To question, to learn, to emerge, to be.

My youngest started crocheting hats and sells them on her IG store. My oldest just opened his new store that does custom cleaning of those high end athletic shoes of the last thirty years. He collaborated with his business partner and the other side is a studio where emerging voices can rent space. Innovating.

It brought me back to what my father told me almost forty years ago. He was right. Having something I can do with my hands, to create, would serve me well. What was supposed to be my just-in-case became my doorway. I was able to move to a big city and work for two major financial institutions in the C-suite. It helped me freelance while I was finishing my degree, expanding it to include some marketing, consumer behavior, and creative projects. 

What Daddy told me is what I also share now.
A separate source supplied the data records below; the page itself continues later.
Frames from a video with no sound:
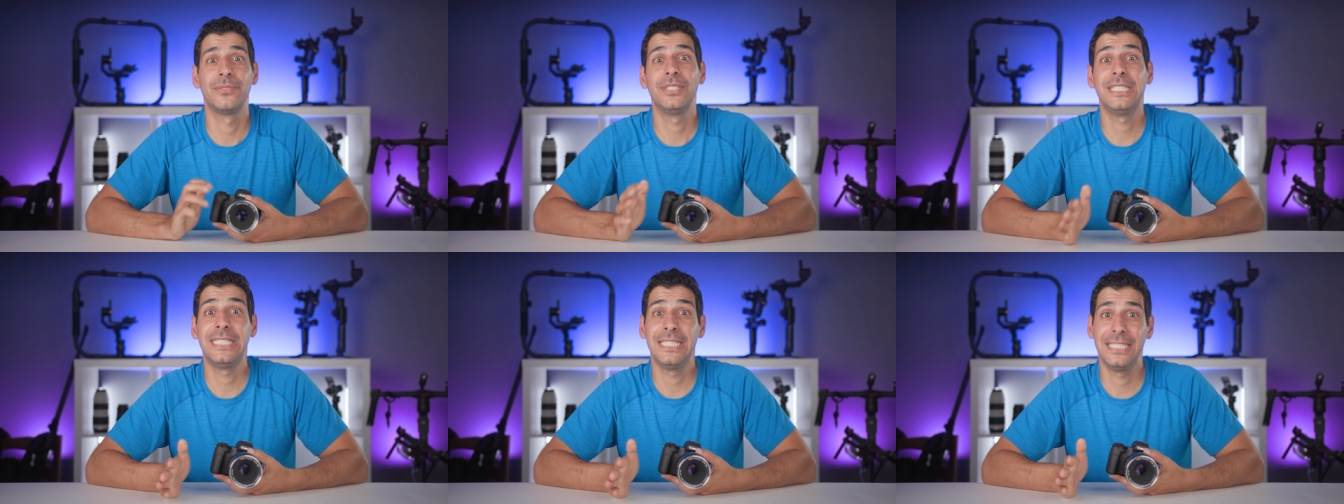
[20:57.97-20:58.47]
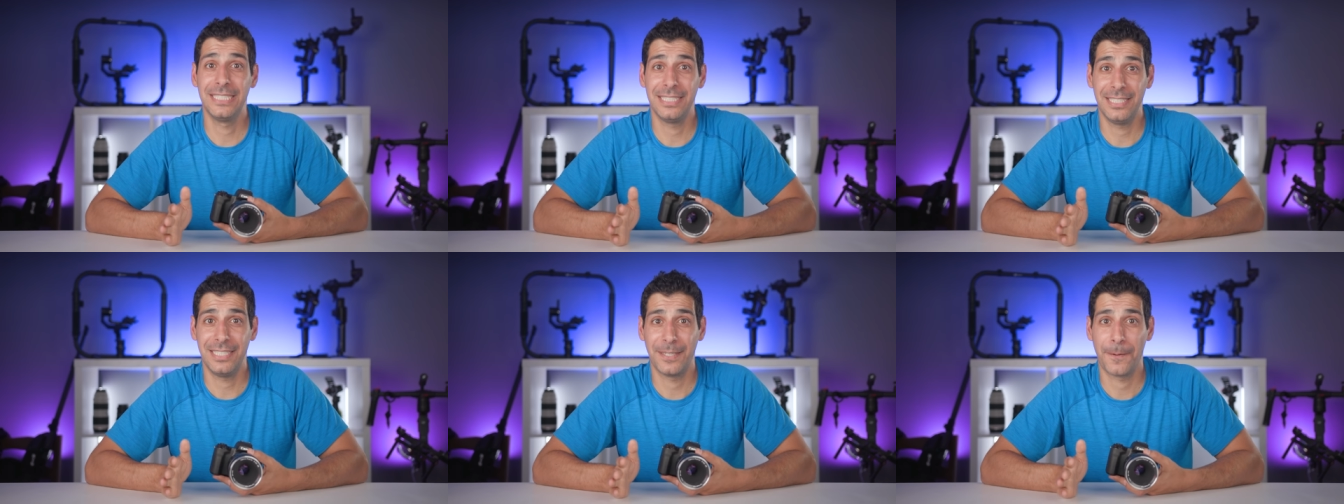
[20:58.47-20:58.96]

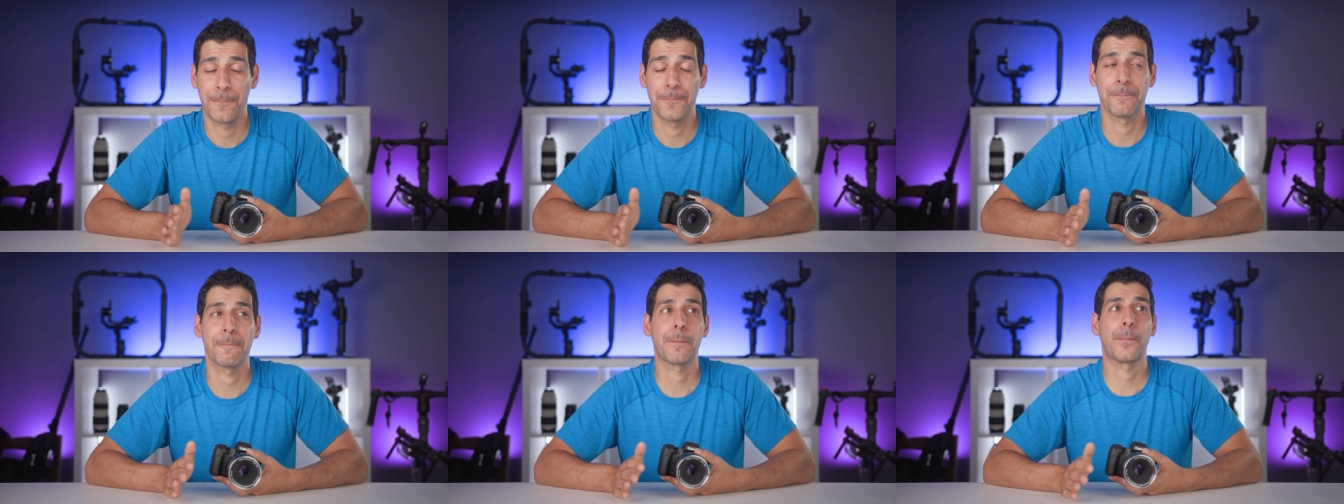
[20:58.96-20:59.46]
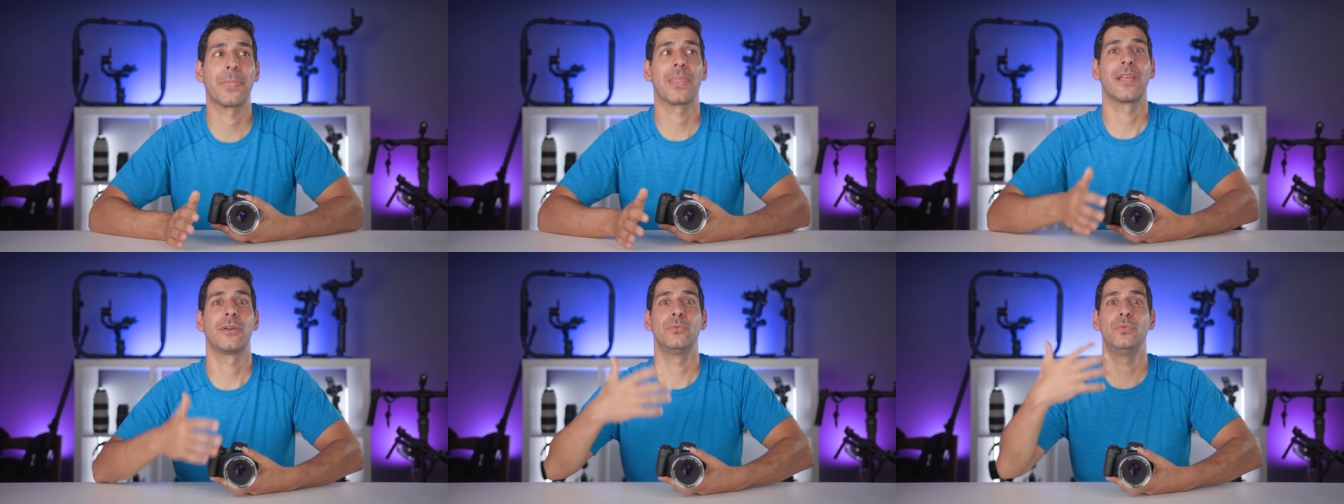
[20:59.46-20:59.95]
really
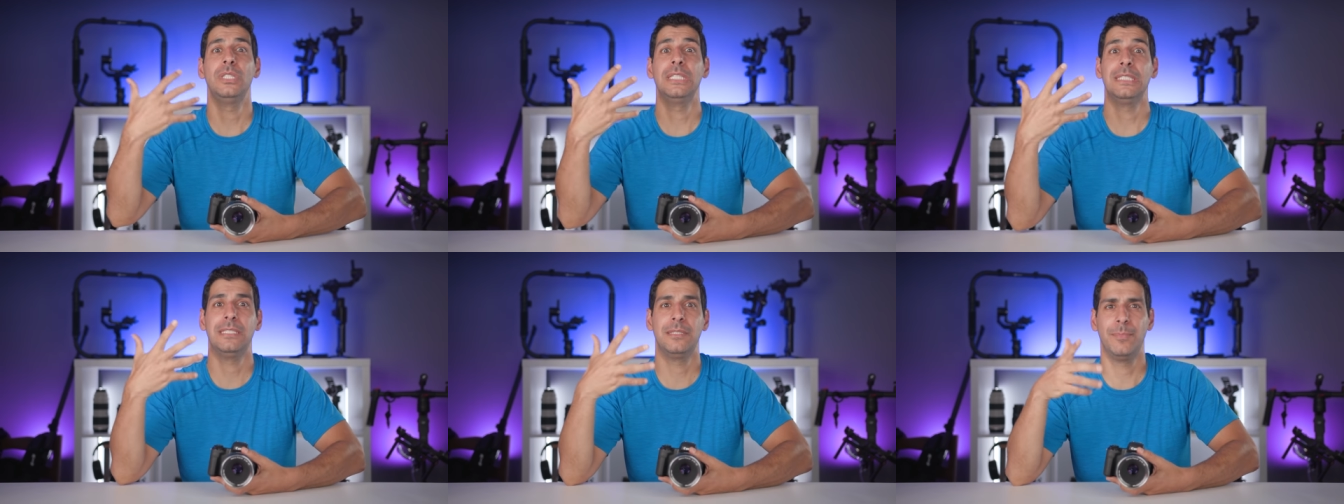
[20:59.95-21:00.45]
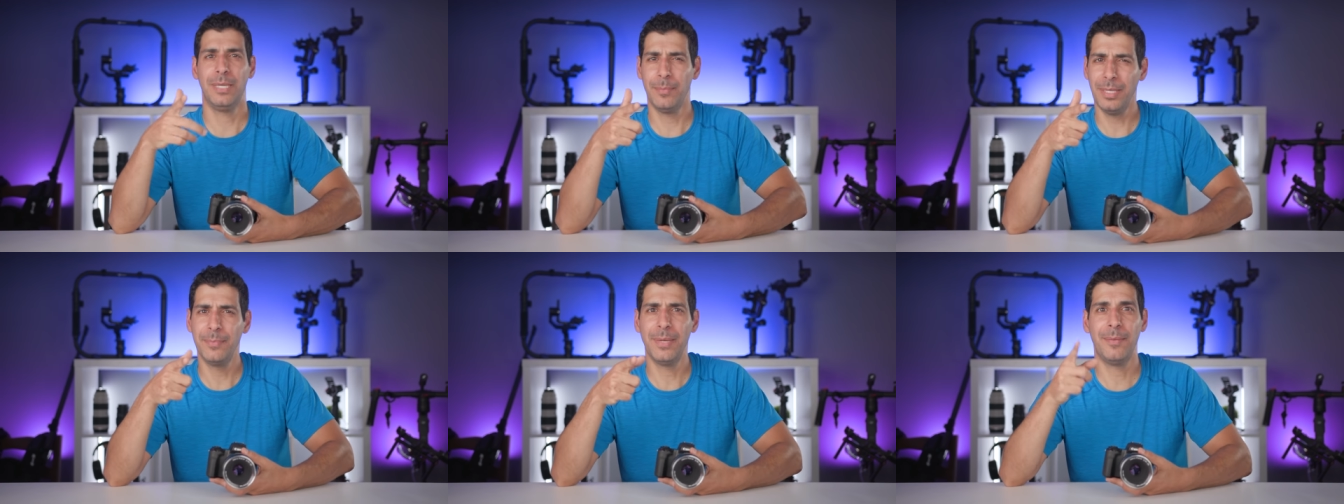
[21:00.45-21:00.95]
really.
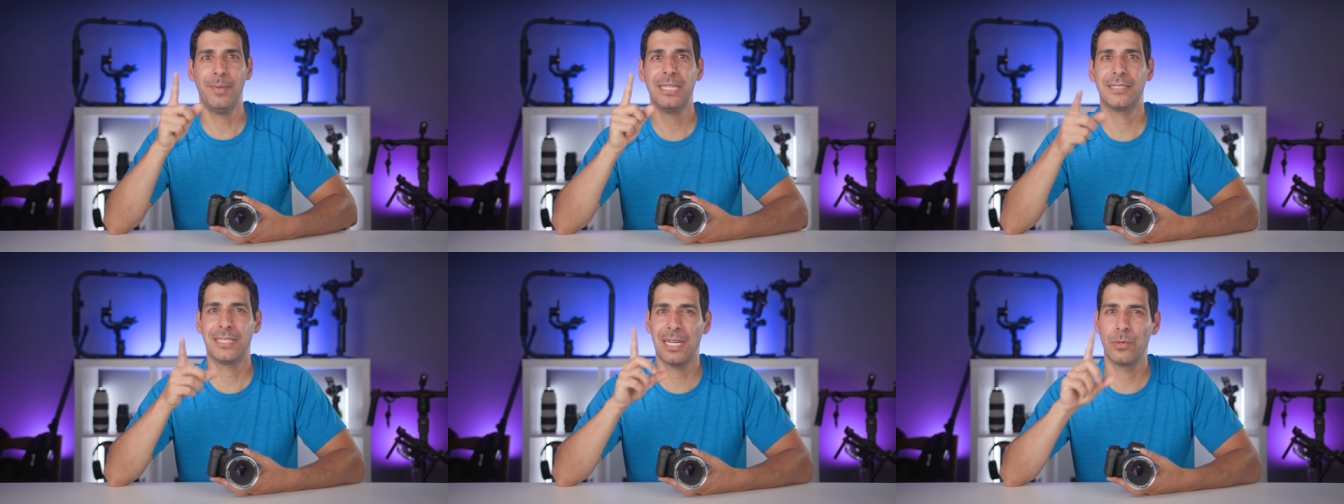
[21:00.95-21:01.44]
Maybe maybe it's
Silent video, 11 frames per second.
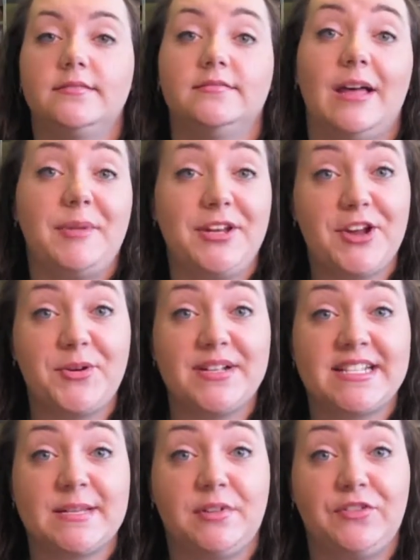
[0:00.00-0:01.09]
Let me know what
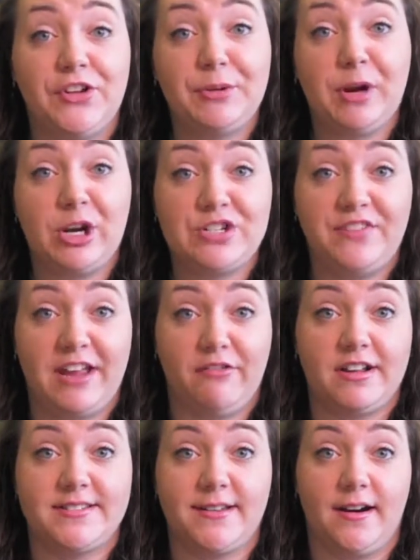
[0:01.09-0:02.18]
some of your March
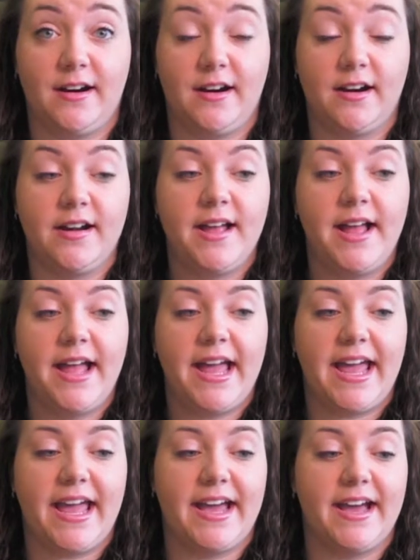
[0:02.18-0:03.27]
favorites are,
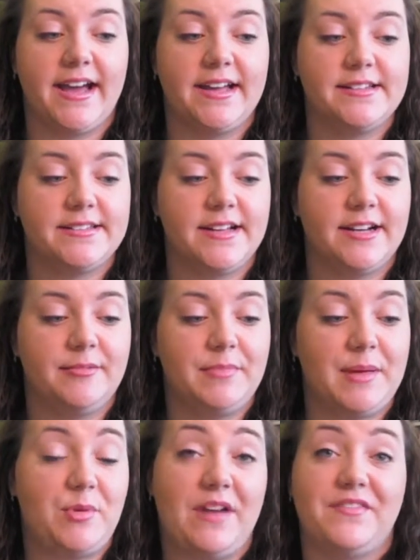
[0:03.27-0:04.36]
and
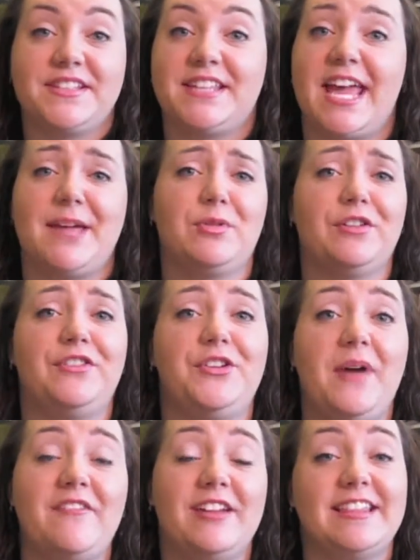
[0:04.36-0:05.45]
maybe you have the same, or if you
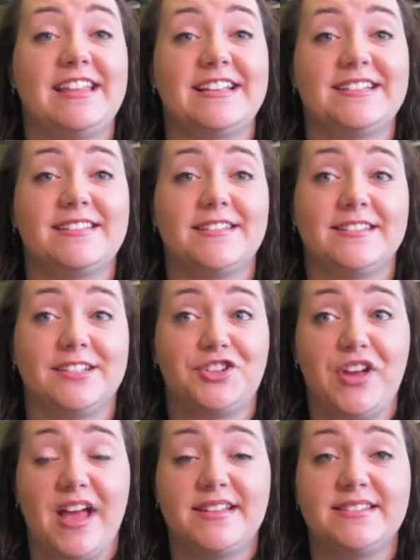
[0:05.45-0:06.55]
have anything to
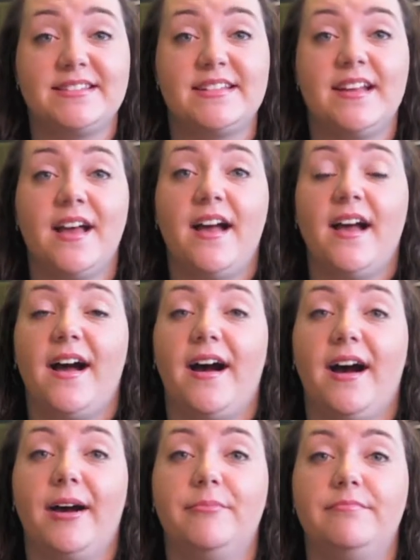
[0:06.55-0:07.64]
suggest
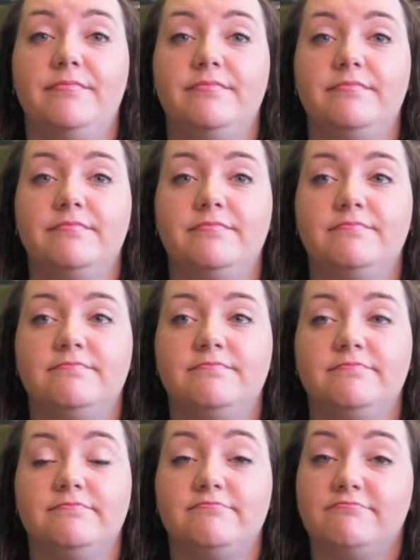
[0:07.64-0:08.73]

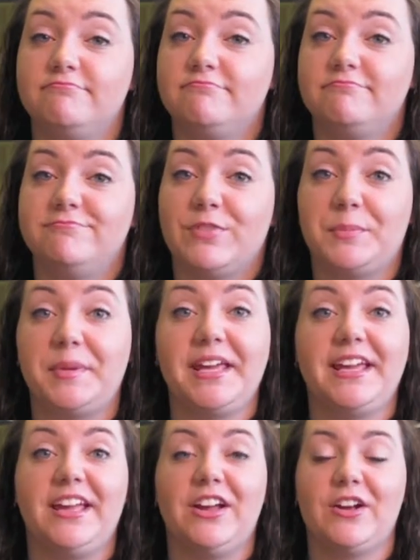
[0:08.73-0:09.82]
for
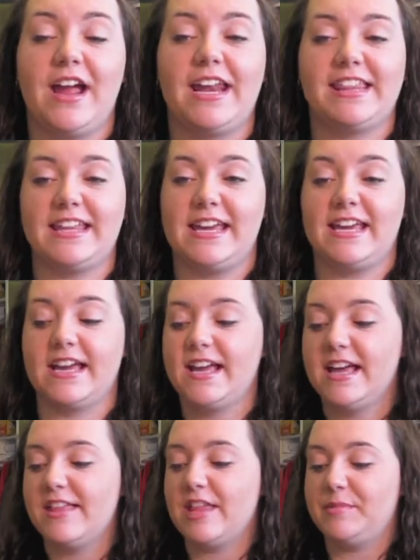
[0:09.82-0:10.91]
me or anything,
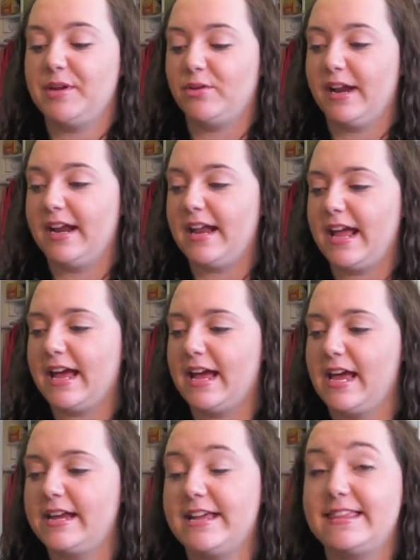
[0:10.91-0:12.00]
that'd be great.
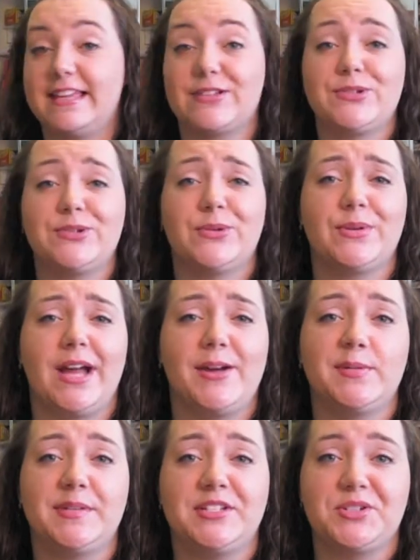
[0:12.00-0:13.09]
And I think soon I
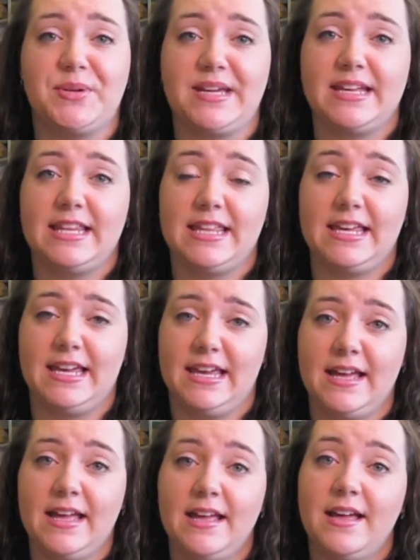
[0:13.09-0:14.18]
will be doing the
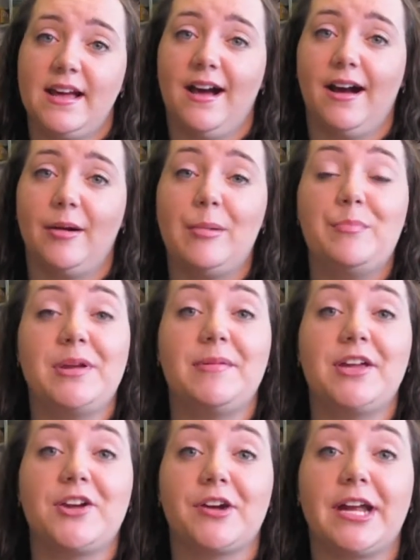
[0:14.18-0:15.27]

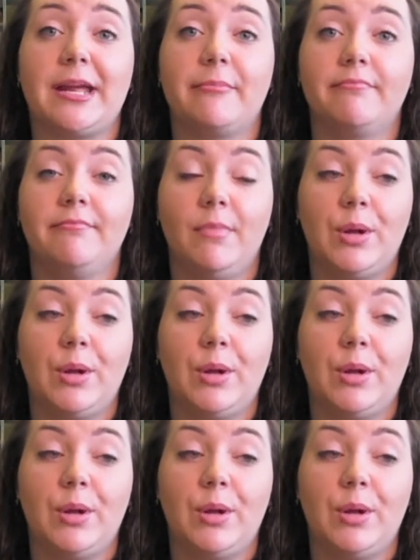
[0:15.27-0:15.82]
BB cream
You can be and do all sorts of things and don't have to be just one. Gone are the days of a job from high school that gets the house, car, and family. This generation has taught us that there is freedom in choosing and in being able to use many parts of oneself to fulfill one's purpose. They have also shared with us the woes of being a solopreneur, an independent scholar, or simply trying to get through college in a pandemic and a hurricane. 

I am in a transition. 

Maybe we all are, entering the third school year in a pandemic, completing a full year in the northeast, still working virtually and realizing that that can take me to the world, we are all transitioning to what we can be and do in this new season. Our country finally ended a twenty-year-war, albeit with some having lots of questions and concerns, I'm glad it is over, we have some saving on these shores to do. We are reconsidering that one or two or even three hour commute when we sit in front of a computer all day anyway, What about the world could be possible that the pandemic forced us to consider?

For my children and the college students my husband works with, the possible included a community college with people of the global majority celebrating so many cultures it is like the United Nations on campus. They are highlighting the gems right in front of them that can launch them into a viable career if they don't want to be like their classmates and think that Harvard or Hampton are their only choice after high school.

New school years always intrigue me, give me that sense of awe and wonder. It is a signal of seasons changing and the winds literally shifting. None of us really know what our tomorrow will bring, the events of the last week are enough to remind us of how fragile this life is, but what we do know is that we can keep evolving, we can be present with those we love and care about, we can learn new things, and we can be ...anything.